THE TASK.
The data below should be printed in full, exactly, and without any of its images.
---------- PROVIDED RECORDS ----------
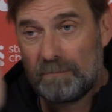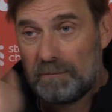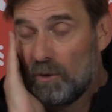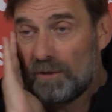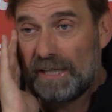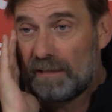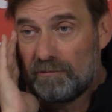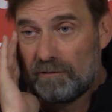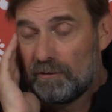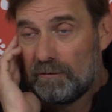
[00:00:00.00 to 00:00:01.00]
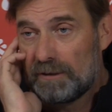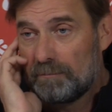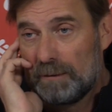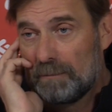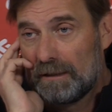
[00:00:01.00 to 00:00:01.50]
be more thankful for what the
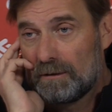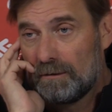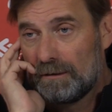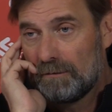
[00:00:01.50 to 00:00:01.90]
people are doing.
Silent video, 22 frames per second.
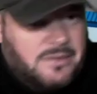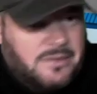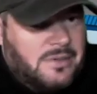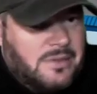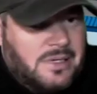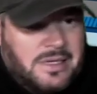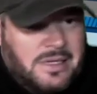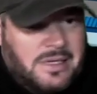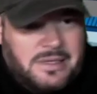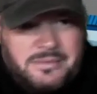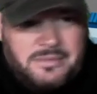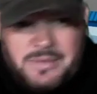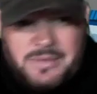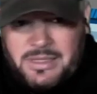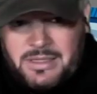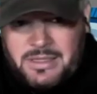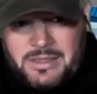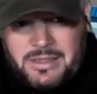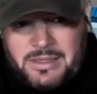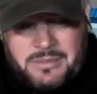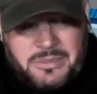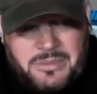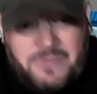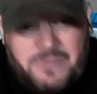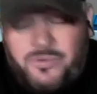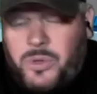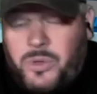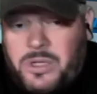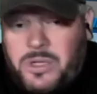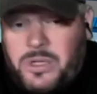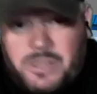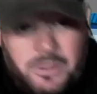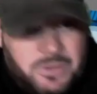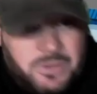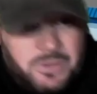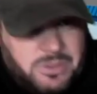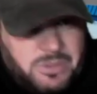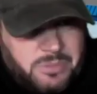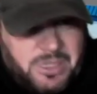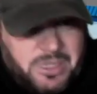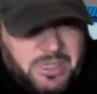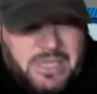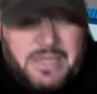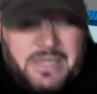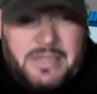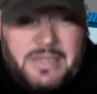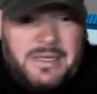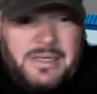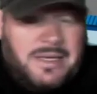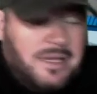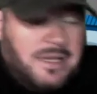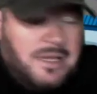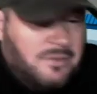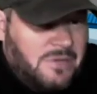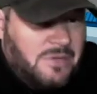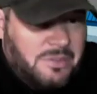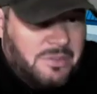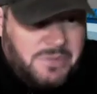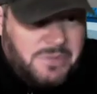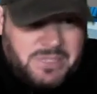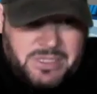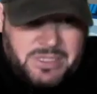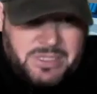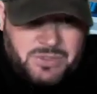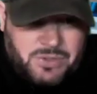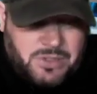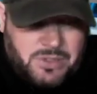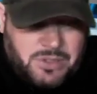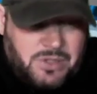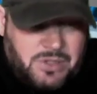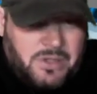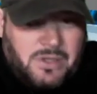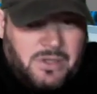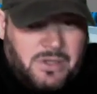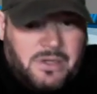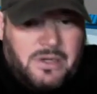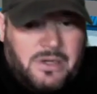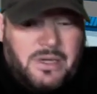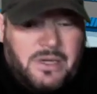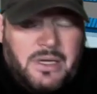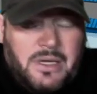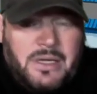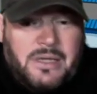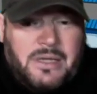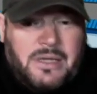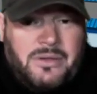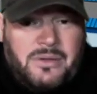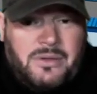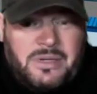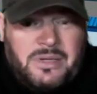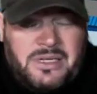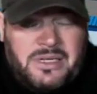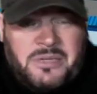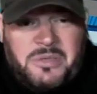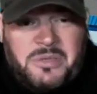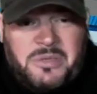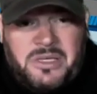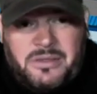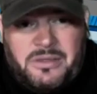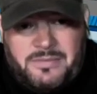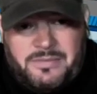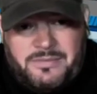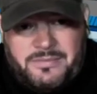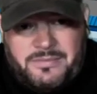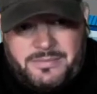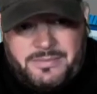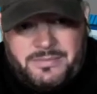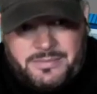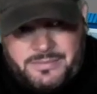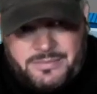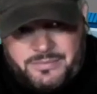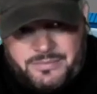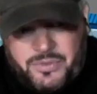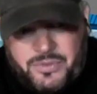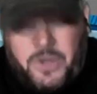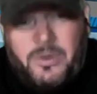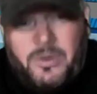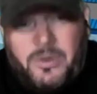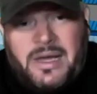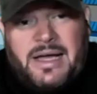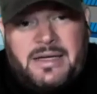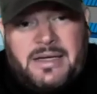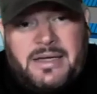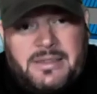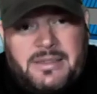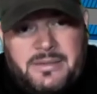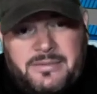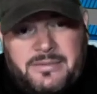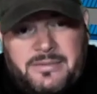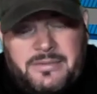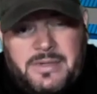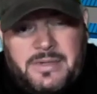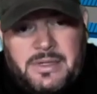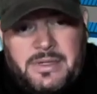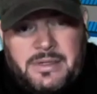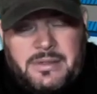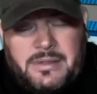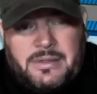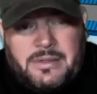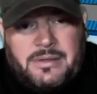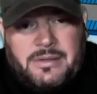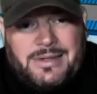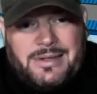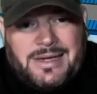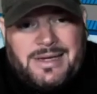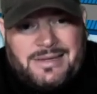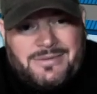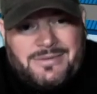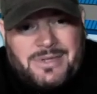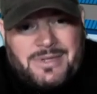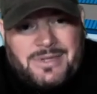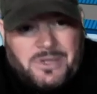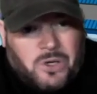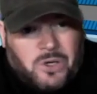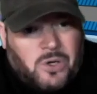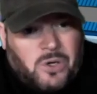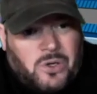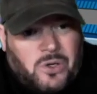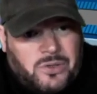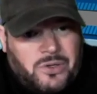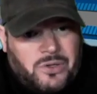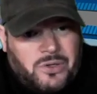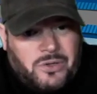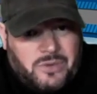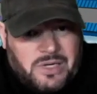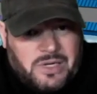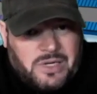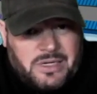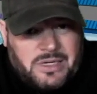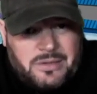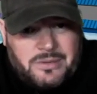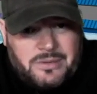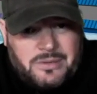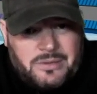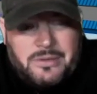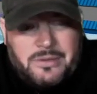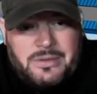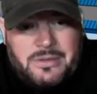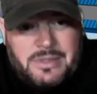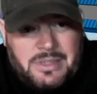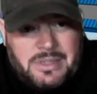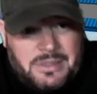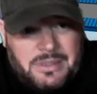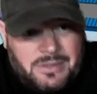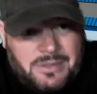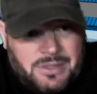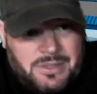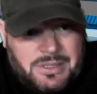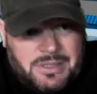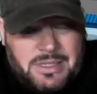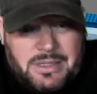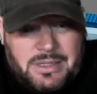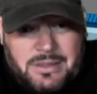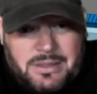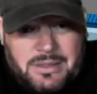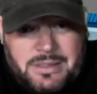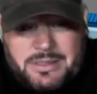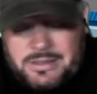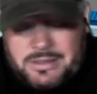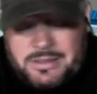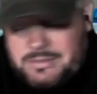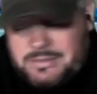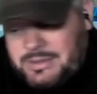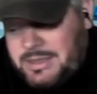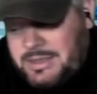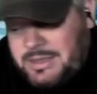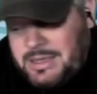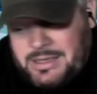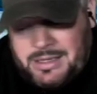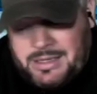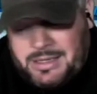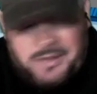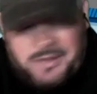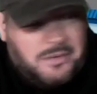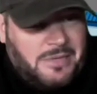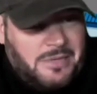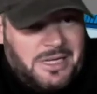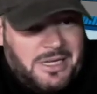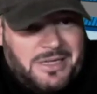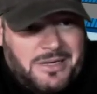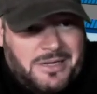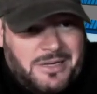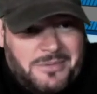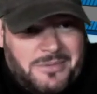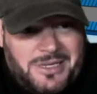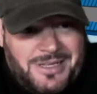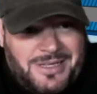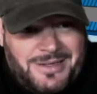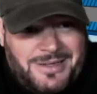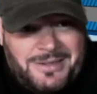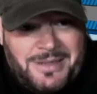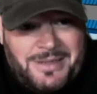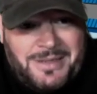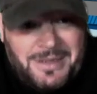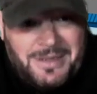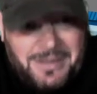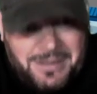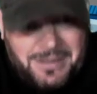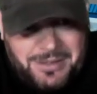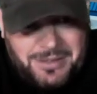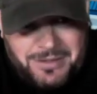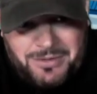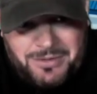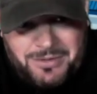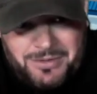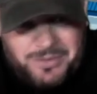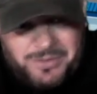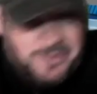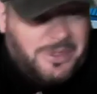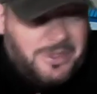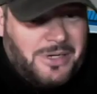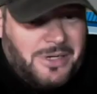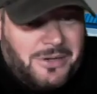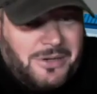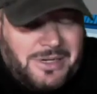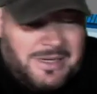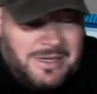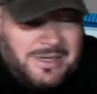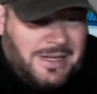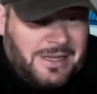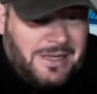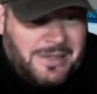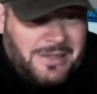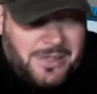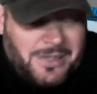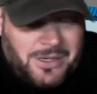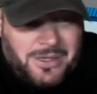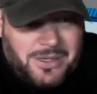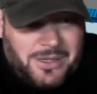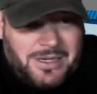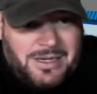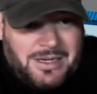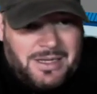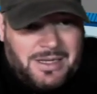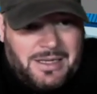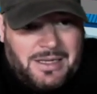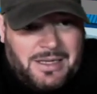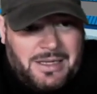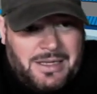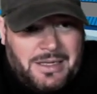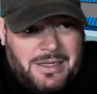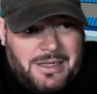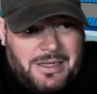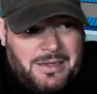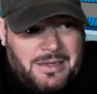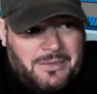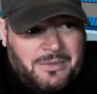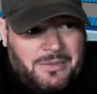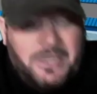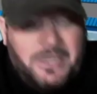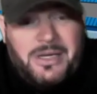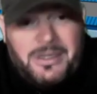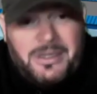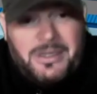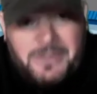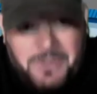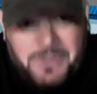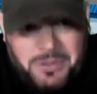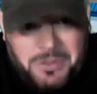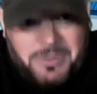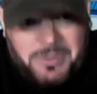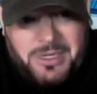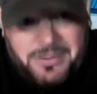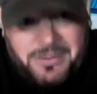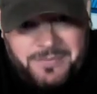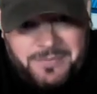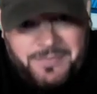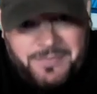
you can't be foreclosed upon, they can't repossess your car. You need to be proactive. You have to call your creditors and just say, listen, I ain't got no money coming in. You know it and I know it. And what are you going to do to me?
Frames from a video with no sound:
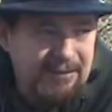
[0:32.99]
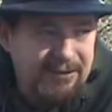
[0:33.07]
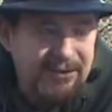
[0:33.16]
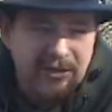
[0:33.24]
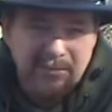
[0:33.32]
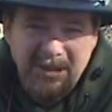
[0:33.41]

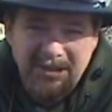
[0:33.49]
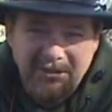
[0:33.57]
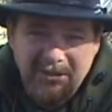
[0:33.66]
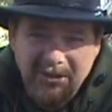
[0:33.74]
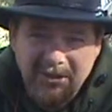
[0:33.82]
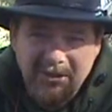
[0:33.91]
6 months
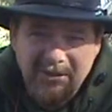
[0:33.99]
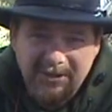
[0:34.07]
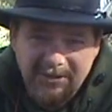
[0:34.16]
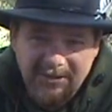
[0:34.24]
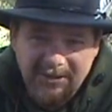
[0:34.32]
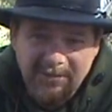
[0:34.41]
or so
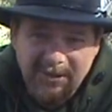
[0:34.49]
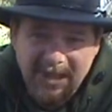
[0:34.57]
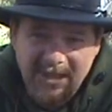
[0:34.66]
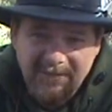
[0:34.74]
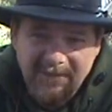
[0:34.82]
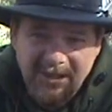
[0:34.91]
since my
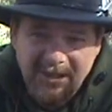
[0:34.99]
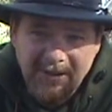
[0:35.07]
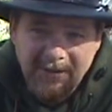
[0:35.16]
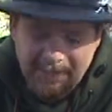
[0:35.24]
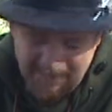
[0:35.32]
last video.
----------
SOLUTION FOR THIS PROBLEM.
[00:00:00.00 to 00:00:01.00]
[00:00:01.00 to 00:00:01.50]
be more thankful for what the
[00:00:01.50 to 00:00:01.90]
people are doing.
Silent video, 22 frames per second.
you can't be foreclosed upon, they can't repossess your car. You need to be proactive. You have to call your creditors and just say, listen, I ain't got no money coming in. You know it and I know it. And what are you going to do to me?
Frames from a video with no sound:
[0:32.99]
[0:33.07]
[0:33.16]
[0:33.24]
[0:33.32]
[0:33.41]

[0:33.49]
[0:33.57]
[0:33.66]
[0:33.74]
[0:33.82]
[0:33.91]
6 months
[0:33.99]
[0:34.07]
[0:34.16]
[0:34.24]
[0:34.32]
[0:34.41]
or so
[0:34.49]
[0:34.57]
[0:34.66]
[0:34.74]
[0:34.82]
[0:34.91]
since my
[0:34.99]
[0:35.07]
[0:35.16]
[0:35.24]
[0:35.32]
last video.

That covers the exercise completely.